• _ACTIVITY_
Would you copy each line of the records that includes the word "video"?

• _INFORMATION_
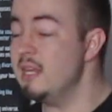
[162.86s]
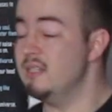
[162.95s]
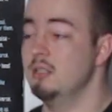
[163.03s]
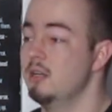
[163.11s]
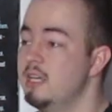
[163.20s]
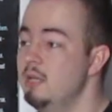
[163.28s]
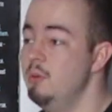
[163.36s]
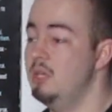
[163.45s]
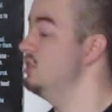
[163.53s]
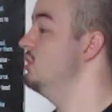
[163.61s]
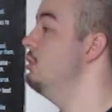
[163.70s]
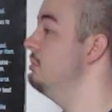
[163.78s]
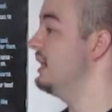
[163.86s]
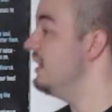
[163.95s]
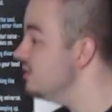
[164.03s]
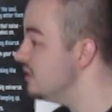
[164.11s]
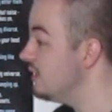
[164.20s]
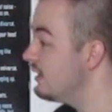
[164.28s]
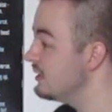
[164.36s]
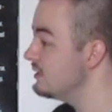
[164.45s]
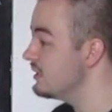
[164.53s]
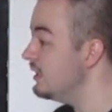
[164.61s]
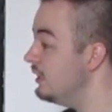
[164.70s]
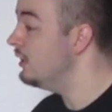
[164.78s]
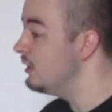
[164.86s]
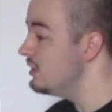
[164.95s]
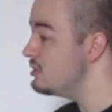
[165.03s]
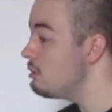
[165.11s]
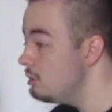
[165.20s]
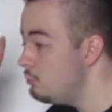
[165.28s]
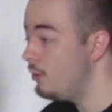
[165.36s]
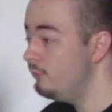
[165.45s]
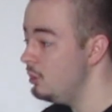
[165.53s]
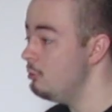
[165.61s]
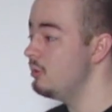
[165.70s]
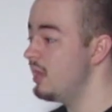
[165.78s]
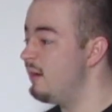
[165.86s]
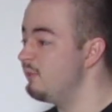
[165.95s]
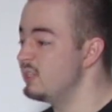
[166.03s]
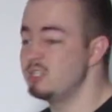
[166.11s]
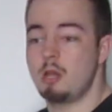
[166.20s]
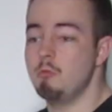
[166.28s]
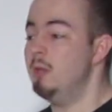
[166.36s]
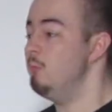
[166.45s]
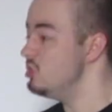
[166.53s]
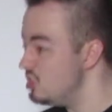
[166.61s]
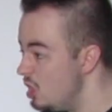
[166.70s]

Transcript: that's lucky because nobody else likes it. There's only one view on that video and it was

* * *

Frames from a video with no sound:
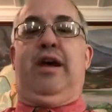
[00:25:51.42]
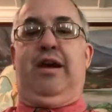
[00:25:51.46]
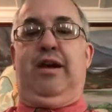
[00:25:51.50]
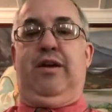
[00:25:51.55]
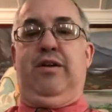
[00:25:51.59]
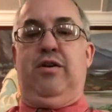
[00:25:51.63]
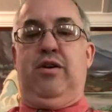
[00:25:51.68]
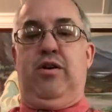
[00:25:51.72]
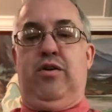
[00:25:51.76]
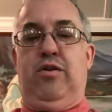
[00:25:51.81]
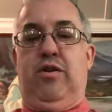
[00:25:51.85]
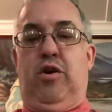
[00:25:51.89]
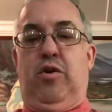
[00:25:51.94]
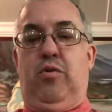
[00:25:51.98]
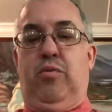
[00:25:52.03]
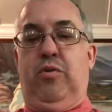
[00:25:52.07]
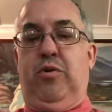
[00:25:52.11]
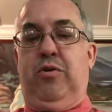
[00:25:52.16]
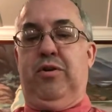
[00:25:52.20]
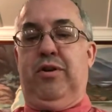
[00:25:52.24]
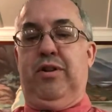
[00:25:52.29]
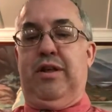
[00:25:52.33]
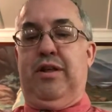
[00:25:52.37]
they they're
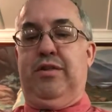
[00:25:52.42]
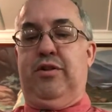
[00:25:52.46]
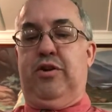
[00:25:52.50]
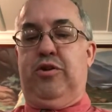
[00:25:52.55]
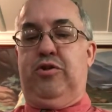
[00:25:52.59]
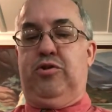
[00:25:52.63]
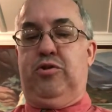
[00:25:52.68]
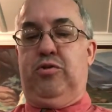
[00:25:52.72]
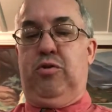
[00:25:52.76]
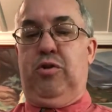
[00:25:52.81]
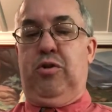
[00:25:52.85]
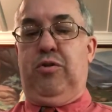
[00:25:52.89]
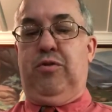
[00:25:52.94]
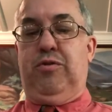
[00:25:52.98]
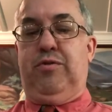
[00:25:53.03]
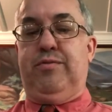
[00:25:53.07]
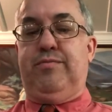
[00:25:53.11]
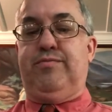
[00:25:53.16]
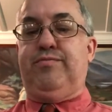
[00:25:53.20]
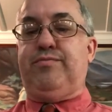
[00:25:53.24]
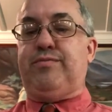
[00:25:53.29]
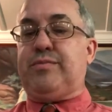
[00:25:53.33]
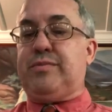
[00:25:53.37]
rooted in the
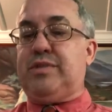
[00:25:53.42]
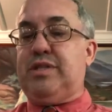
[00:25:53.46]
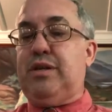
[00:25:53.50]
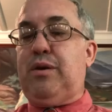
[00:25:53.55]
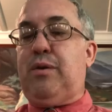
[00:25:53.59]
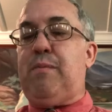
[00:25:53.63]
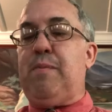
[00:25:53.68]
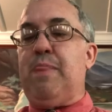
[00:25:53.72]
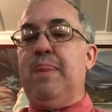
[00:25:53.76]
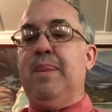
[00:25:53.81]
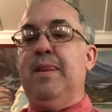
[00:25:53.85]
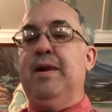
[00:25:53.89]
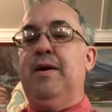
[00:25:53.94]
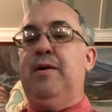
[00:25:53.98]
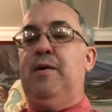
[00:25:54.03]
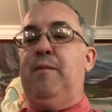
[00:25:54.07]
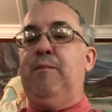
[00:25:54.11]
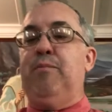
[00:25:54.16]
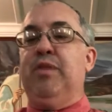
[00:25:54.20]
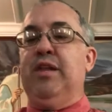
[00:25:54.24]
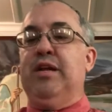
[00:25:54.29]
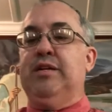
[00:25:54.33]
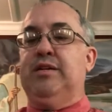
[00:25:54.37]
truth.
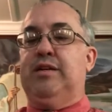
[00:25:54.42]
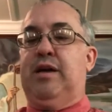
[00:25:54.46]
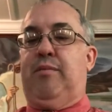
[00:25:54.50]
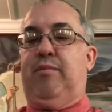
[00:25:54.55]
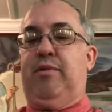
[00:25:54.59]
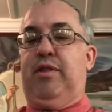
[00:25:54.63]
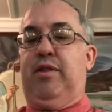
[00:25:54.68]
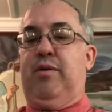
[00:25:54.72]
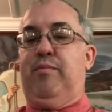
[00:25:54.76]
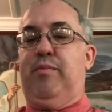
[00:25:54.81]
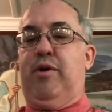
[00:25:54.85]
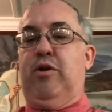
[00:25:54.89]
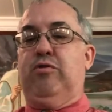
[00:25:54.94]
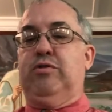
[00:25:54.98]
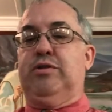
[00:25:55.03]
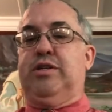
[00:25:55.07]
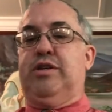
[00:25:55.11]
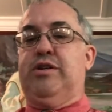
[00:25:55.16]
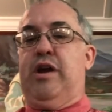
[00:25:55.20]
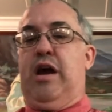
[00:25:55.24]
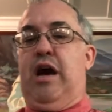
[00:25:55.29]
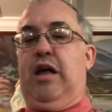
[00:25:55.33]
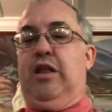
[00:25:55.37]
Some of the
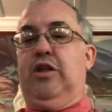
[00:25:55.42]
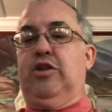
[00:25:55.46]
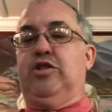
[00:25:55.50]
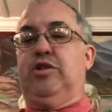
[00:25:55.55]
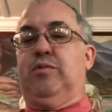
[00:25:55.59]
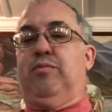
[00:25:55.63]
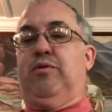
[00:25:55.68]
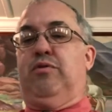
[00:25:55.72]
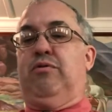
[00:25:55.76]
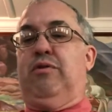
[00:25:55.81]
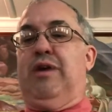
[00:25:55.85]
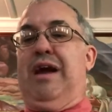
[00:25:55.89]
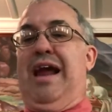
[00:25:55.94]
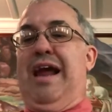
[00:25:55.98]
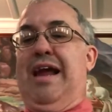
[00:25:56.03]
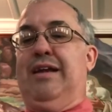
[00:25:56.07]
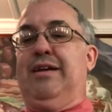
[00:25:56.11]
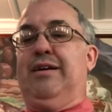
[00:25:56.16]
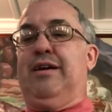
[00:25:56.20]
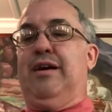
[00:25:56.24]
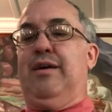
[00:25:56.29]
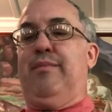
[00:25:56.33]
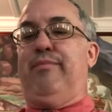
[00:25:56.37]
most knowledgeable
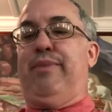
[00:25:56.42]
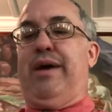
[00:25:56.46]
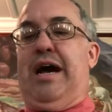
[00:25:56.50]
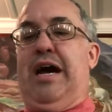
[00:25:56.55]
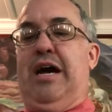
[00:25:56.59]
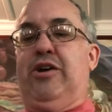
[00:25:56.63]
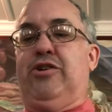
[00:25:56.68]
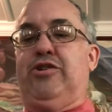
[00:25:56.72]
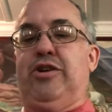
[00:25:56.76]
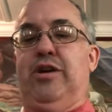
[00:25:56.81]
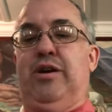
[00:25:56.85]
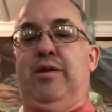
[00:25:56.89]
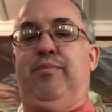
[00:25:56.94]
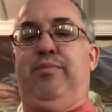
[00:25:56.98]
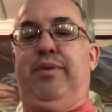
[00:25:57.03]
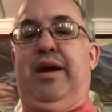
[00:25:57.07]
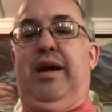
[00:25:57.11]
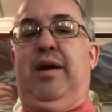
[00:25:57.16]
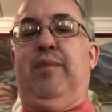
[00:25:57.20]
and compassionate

• _SOLVED PROBLEM_
Transcript: that's lucky because nobody else likes it. There's only one view on that video and it was
Frames from a video with no sound:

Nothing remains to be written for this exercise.